Stored data:
........

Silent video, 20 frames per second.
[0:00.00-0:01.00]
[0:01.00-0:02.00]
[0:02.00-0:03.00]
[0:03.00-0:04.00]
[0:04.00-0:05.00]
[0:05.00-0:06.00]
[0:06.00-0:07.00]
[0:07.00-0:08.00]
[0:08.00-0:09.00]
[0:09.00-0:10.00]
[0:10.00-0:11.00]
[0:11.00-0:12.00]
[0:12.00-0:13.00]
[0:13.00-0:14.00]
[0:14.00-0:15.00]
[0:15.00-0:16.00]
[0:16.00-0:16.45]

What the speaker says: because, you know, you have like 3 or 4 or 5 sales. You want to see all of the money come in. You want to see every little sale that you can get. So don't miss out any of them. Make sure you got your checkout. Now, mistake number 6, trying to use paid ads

........

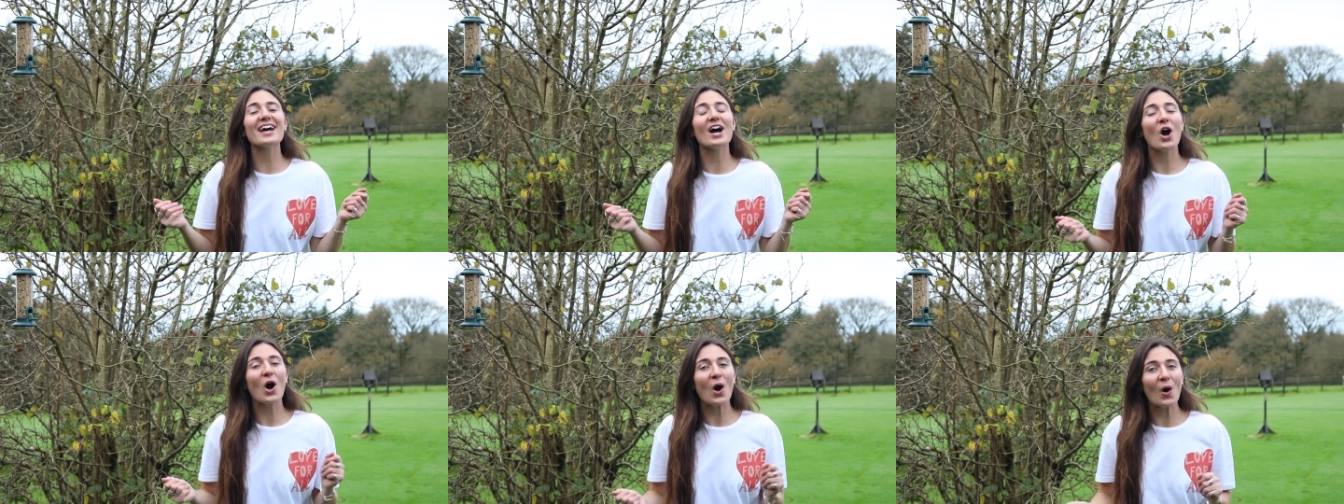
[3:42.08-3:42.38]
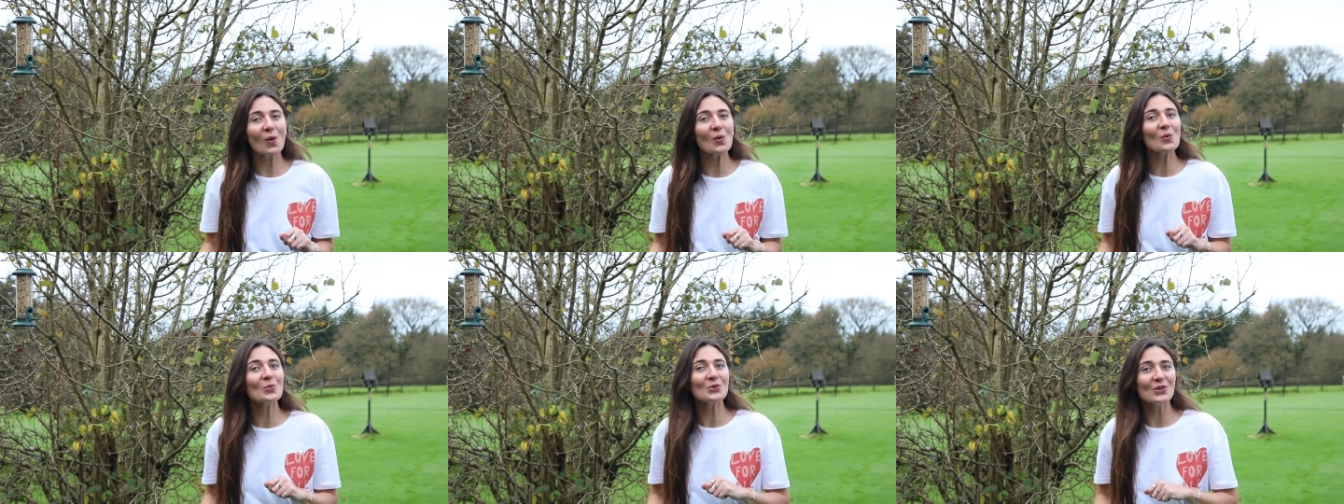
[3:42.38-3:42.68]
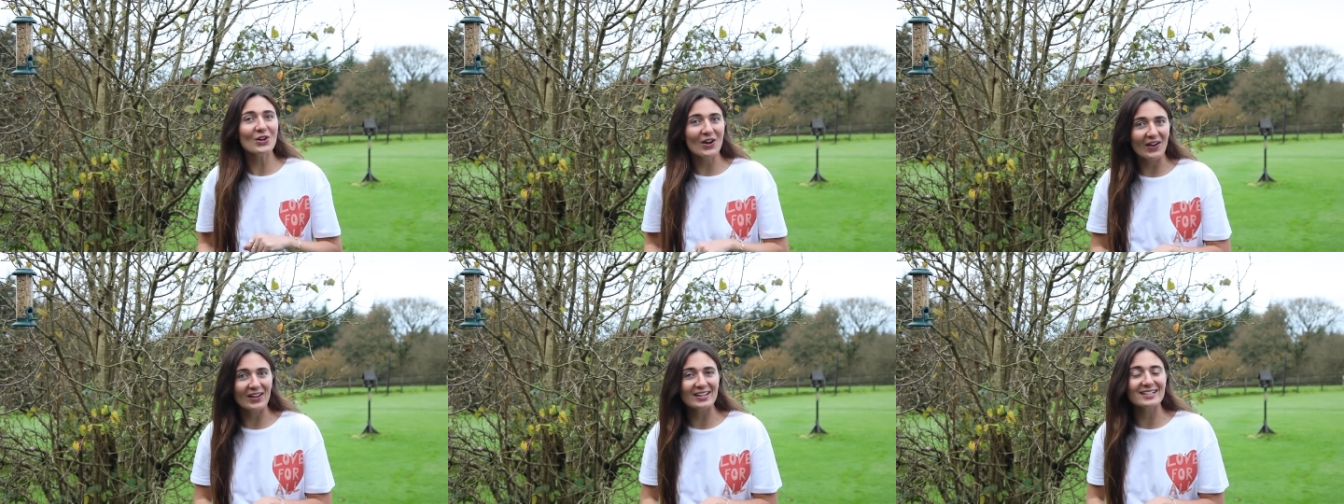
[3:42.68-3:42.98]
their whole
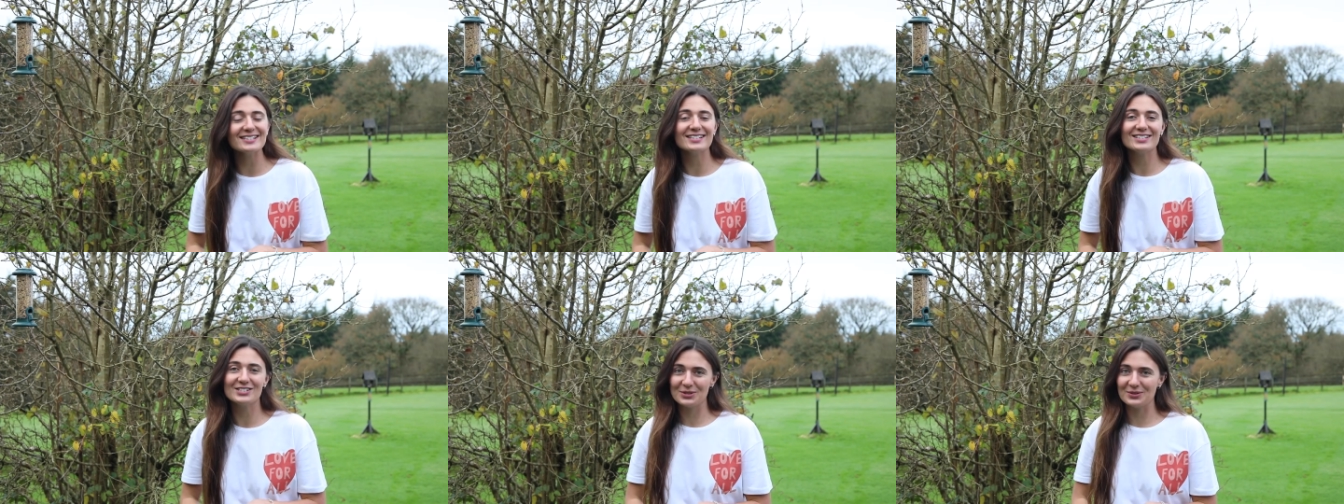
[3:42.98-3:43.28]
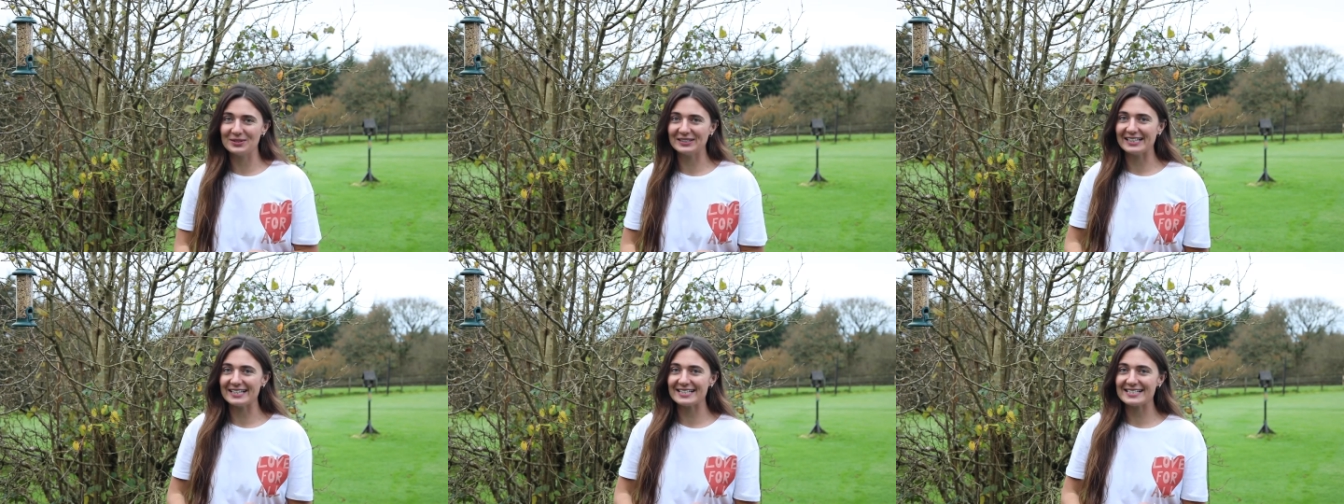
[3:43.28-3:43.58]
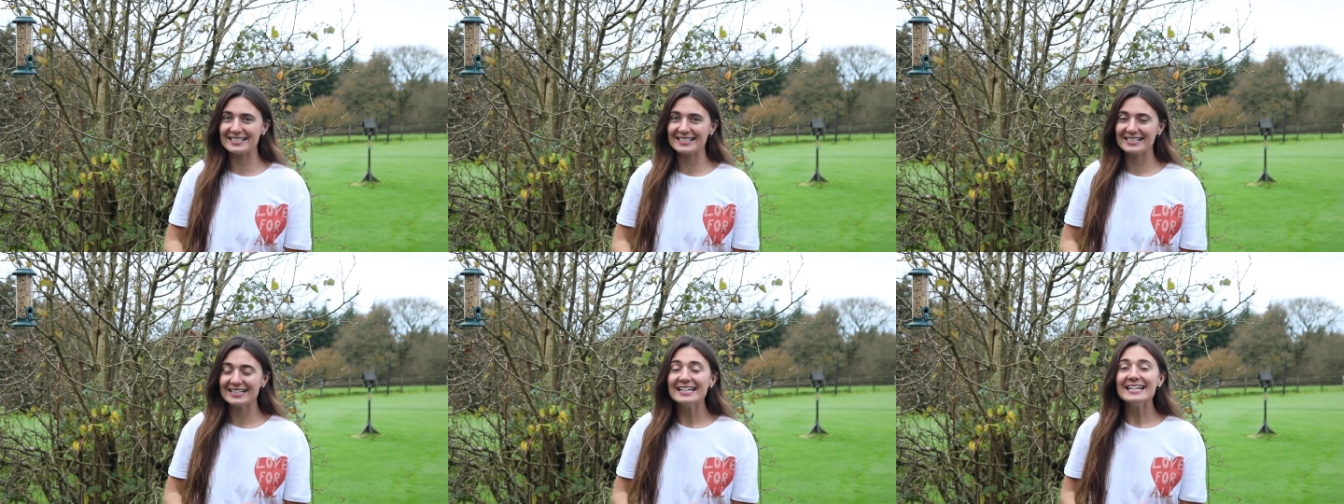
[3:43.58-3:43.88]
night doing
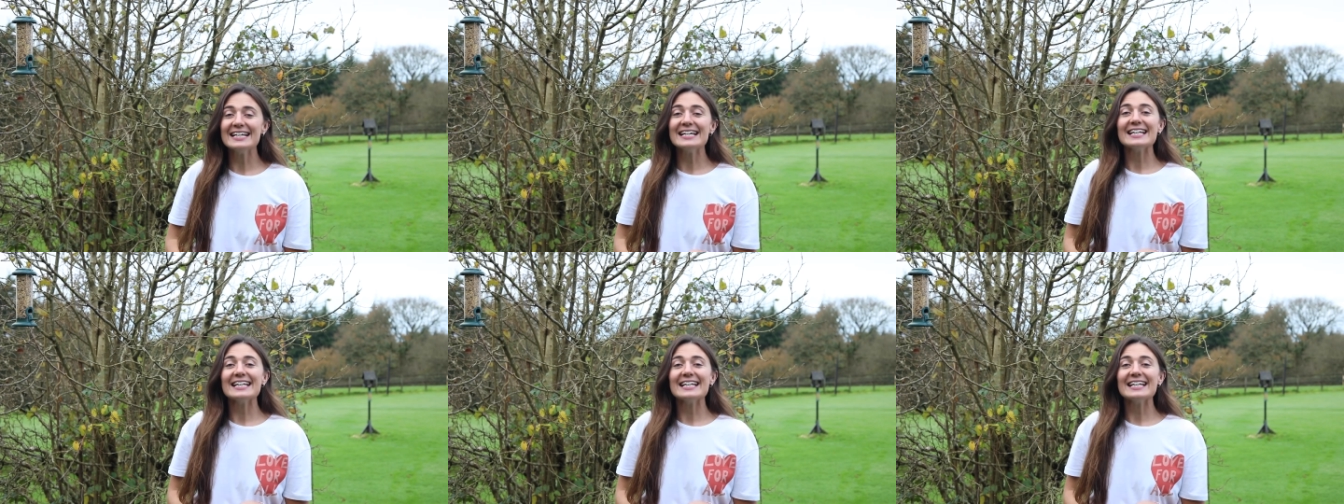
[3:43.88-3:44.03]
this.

........

What is required: Above are the records; copy exactly the lines from the line with "[0:03.00-0:04.00]" through the line with "What the speaker", both included.

Answer space:
[0:03.00-0:04.00]
[0:04.00-0:05.00]
[0:05.00-0:06.00]
[0:06.00-0:07.00]
[0:07.00-0:08.00]
[0:08.00-0:09.00]
[0:09.00-0:10.00]
[0:10.00-0:11.00]
[0:11.00-0:12.00]
[0:12.00-0:13.00]
[0:13.00-0:14.00]
[0:14.00-0:15.00]
[0:15.00-0:16.00]
[0:16.00-0:16.45]

What the speaker says: because, you know, you have like 3 or 4 or 5 sales. You want to see all of the money come in. You want to see every little sale that you can get. So don't miss out any of them. Make sure you got your checkout. Now, mistake number 6, trying to use paid ads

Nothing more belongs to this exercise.